[SUPPLIED MATERIAL]

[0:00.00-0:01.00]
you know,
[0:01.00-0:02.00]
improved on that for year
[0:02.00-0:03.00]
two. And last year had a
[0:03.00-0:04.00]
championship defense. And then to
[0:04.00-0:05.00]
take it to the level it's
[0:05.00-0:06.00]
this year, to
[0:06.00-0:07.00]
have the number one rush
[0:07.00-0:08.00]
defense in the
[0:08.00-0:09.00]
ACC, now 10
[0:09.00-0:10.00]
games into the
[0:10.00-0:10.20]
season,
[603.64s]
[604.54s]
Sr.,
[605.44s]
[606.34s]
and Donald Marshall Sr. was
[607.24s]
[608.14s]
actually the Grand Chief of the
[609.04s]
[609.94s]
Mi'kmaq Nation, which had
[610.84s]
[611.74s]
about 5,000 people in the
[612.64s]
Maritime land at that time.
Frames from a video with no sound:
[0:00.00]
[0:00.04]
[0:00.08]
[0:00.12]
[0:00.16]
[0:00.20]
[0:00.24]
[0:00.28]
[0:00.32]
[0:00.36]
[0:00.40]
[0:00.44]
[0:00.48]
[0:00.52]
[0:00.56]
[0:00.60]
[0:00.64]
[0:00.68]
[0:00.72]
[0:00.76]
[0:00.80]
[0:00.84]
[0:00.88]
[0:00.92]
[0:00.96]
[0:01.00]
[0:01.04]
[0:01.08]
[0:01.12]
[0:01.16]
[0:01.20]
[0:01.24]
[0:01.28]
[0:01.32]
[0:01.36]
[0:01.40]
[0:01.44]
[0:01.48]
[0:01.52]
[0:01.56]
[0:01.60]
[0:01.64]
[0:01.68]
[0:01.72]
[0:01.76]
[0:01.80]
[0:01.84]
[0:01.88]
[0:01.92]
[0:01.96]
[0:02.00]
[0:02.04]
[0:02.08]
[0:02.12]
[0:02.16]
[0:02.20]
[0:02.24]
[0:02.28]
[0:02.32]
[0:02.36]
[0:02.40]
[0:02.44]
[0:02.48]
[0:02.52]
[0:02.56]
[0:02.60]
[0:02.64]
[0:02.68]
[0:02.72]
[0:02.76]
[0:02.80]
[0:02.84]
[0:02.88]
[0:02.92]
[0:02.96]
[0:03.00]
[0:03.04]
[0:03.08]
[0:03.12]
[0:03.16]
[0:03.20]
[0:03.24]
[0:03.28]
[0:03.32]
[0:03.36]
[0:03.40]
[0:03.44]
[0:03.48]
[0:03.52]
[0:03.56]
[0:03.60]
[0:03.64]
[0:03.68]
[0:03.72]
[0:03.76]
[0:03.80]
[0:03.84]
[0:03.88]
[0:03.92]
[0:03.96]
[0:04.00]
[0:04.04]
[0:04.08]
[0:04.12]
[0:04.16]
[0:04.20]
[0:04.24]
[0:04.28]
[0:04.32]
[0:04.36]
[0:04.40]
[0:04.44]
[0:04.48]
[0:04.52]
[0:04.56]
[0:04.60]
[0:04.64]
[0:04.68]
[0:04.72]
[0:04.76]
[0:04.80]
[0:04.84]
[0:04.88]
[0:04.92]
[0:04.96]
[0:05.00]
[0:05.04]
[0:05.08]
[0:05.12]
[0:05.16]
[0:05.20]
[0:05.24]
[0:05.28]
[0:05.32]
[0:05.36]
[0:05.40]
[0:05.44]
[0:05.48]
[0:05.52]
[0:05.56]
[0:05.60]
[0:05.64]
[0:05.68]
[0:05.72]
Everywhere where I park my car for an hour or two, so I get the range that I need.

[/SUPPLIED MATERIAL]

WHAT YOU SHOULD DO.
Each line in the listing needs to be copied exactly.

ANSWER SECTION.
[0:00.00-0:01.00]
you know,
[0:01.00-0:02.00]
improved on that for year
[0:02.00-0:03.00]
two. And last year had a
[0:03.00-0:04.00]
championship defense. And then to
[0:04.00-0:05.00]
take it to the level it's
[0:05.00-0:06.00]
this year, to
[0:06.00-0:07.00]
have the number one rush
[0:07.00-0:08.00]
defense in the
[0:08.00-0:09.00]
ACC, now 10
[0:09.00-0:10.00]
games into the
[0:10.00-0:10.20]
season,
[603.64s]
[604.54s]
Sr.,
[605.44s]
[606.34s]
and Donald Marshall Sr. was
[607.24s]
[608.14s]
actually the Grand Chief of the
[609.04s]
[609.94s]
Mi'kmaq Nation, which had
[610.84s]
[611.74s]
about 5,000 people in the
[612.64s]
Maritime land at that time.
Frames from a video with no sound:
[0:00.00]
[0:00.04]
[0:00.08]
[0:00.12]
[0:00.16]
[0:00.20]
[0:00.24]
[0:00.28]
[0:00.32]
[0:00.36]
[0:00.40]
[0:00.44]
[0:00.48]
[0:00.52]
[0:00.56]
[0:00.60]
[0:00.64]
[0:00.68]
[0:00.72]
[0:00.76]
[0:00.80]
[0:00.84]
[0:00.88]
[0:00.92]
[0:00.96]
[0:01.00]
[0:01.04]
[0:01.08]
[0:01.12]
[0:01.16]
[0:01.20]
[0:01.24]
[0:01.28]
[0:01.32]
[0:01.36]
[0:01.40]
[0:01.44]
[0:01.48]
[0:01.52]
[0:01.56]
[0:01.60]
[0:01.64]
[0:01.68]
[0:01.72]
[0:01.76]
[0:01.80]
[0:01.84]
[0:01.88]
[0:01.92]
[0:01.96]
[0:02.00]
[0:02.04]
[0:02.08]
[0:02.12]
[0:02.16]
[0:02.20]
[0:02.24]
[0:02.28]
[0:02.32]
[0:02.36]
[0:02.40]
[0:02.44]
[0:02.48]
[0:02.52]
[0:02.56]
[0:02.60]
[0:02.64]
[0:02.68]
[0:02.72]
[0:02.76]
[0:02.80]
[0:02.84]
[0:02.88]
[0:02.92]
[0:02.96]
[0:03.00]
[0:03.04]
[0:03.08]
[0:03.12]
[0:03.16]
[0:03.20]
[0:03.24]
[0:03.28]
[0:03.32]
[0:03.36]
[0:03.40]
[0:03.44]
[0:03.48]
[0:03.52]
[0:03.56]
[0:03.60]
[0:03.64]
[0:03.68]
[0:03.72]
[0:03.76]
[0:03.80]
[0:03.84]
[0:03.88]
[0:03.92]
[0:03.96]
[0:04.00]
[0:04.04]
[0:04.08]
[0:04.12]
[0:04.16]
[0:04.20]
[0:04.24]
[0:04.28]
[0:04.32]
[0:04.36]
[0:04.40]
[0:04.44]
[0:04.48]
[0:04.52]
[0:04.56]
[0:04.60]
[0:04.64]
[0:04.68]
[0:04.72]
[0:04.76]
[0:04.80]
[0:04.84]
[0:04.88]
[0:04.92]
[0:04.96]
[0:05.00]
[0:05.04]
[0:05.08]
[0:05.12]
[0:05.16]
[0:05.20]
[0:05.24]
[0:05.28]
[0:05.32]
[0:05.36]
[0:05.40]
[0:05.44]
[0:05.48]
[0:05.52]
[0:05.56]
[0:05.60]
[0:05.64]
[0:05.68]
[0:05.72]
Everywhere where I park my car for an hour or two, so I get the range that I need.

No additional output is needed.